8. DRUGMAKERS CAN DISABLE COMMENTS ON FACEBOOK PAGES
Drugmakers have the option to disable comments on Facebook pages to avoid adverse event reporting. It's a change the company made with pharma in mind, Salowski noted.“There are clear ways to contact the brand that we feature. But if the user has a question or wants to connect with the company, they can do that through the page.”
9. BE IMMERSIVE WITH VIDEO
A video for GSK's meningitis campaign garnered more than 63,000 views and nearly 2,000 likes to date.
More than 100 million hours of video are watched on Facebook every day, and pharma advertisers who have brought their videos onto the platform have seen good results, said Salowski. In September, GlaxoSmithKline ran a campaign on Facebook to raise awareness of meningitis. One of its videos for the campaign garnered more than 63,000 views and nearly 2,000 likes to date.

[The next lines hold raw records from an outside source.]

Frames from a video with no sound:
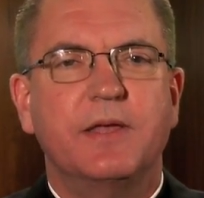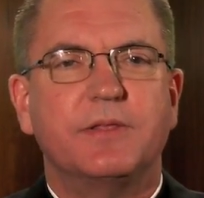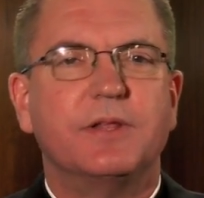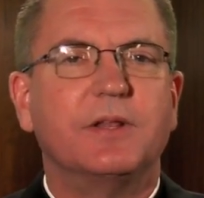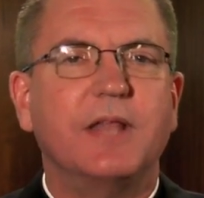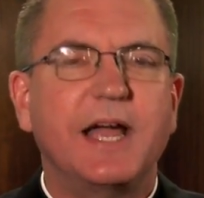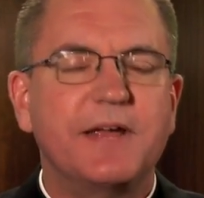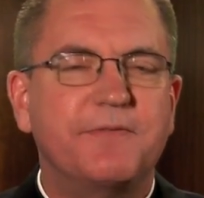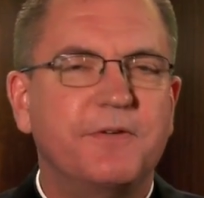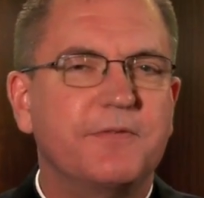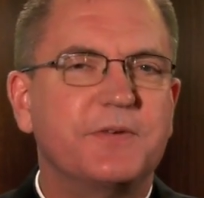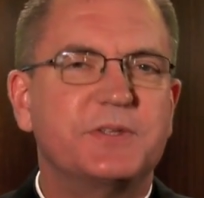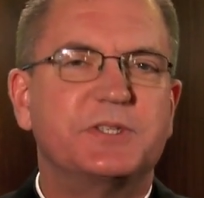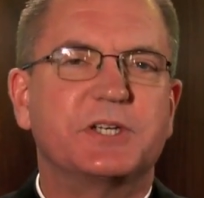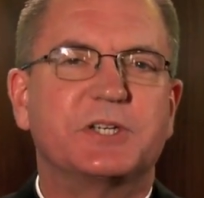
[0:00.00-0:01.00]
the life
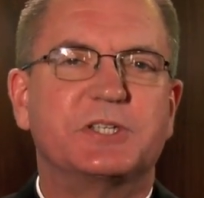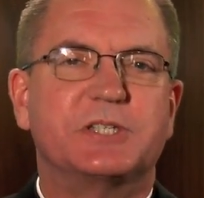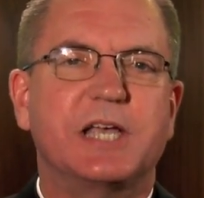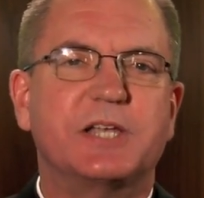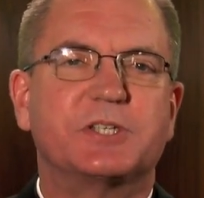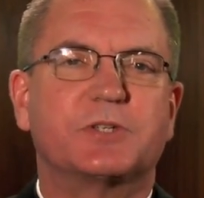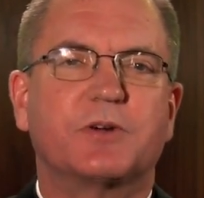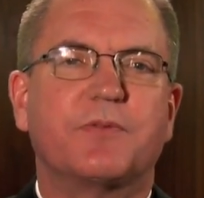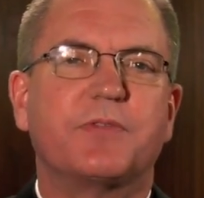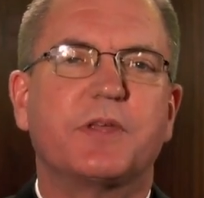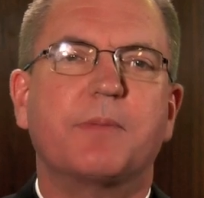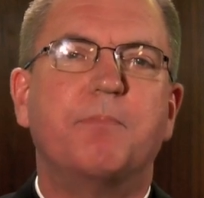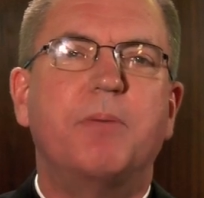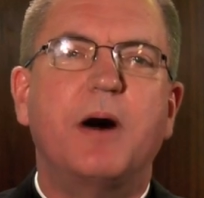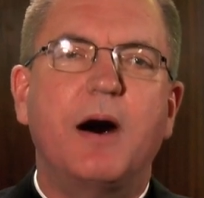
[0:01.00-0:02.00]
of a successor of
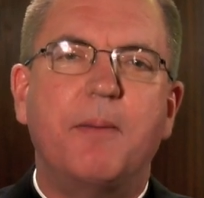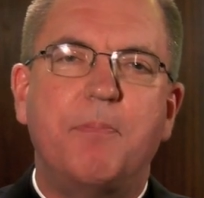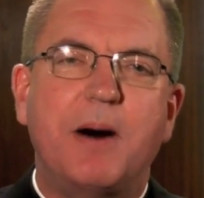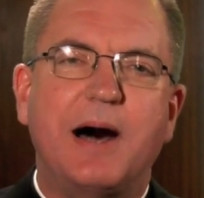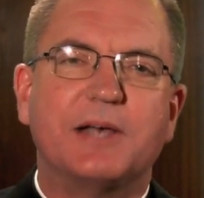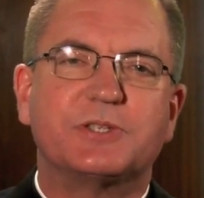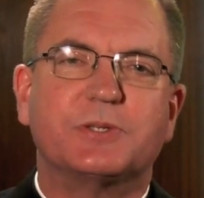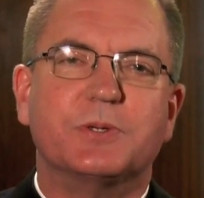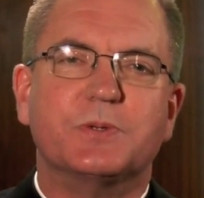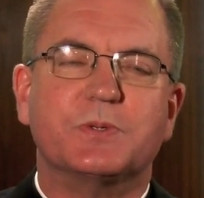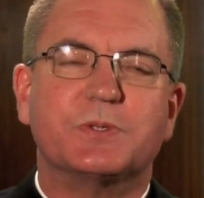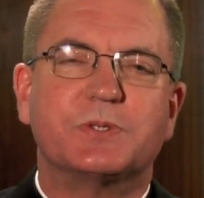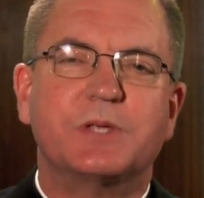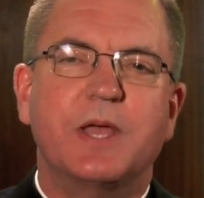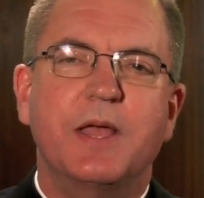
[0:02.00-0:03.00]
the
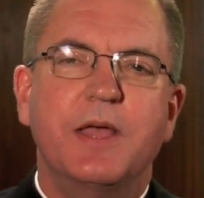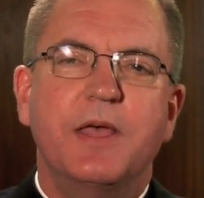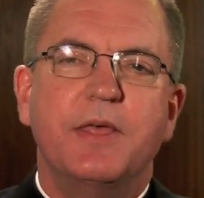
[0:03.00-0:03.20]
apostles,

Drugmakers such as Pfizer are also starting to experiment with Facebook's more immersive products such as Canvas, which combines text, links, images, and videos for a full-screen mobile advertising experience. “Canvas is a product where you can activate sight, sound, and motion to take over the entire screen,” said Facebook Health's Sachin Nanavati at Digital Pharma East in Philadelphia in October. “The average dwell time on Facebook Canvas ads is 31 seconds.”
And there's also Facebook Carousel, which allows users to scroll across several images and integrate video. “It's a good opportunity to tell a story on mobile,” said Nanavati.
"Canvas and Carousel ads are appealing because of the opportunity that additional screen space provides to display the appropriate balance of information related to our medicines and their ability to engage and inform consumers in an interactive way," said Julie Thaler, Pfizer's director of digital strategy and data innovation, in a statement.
10. FACEBOOK OFFERS CONTENT, WHILE INSTAGRAM OFFERS INSPIRATION
There are two different purposes for each platform, said Salowski. Facebook is about content discovery, while Instagram is a platform for inspiration.
“When I go on Instagram, I'm following fashion designers, beauty artists, and fitness stars – those are the people who inspire me in my life,” she explained. “You're going to Facebook to seek information. You might want news or you might want to see what your friends are up to. When you think about that from a brand perspective, brands can have it all on both, especially if you're demanding mobile first.”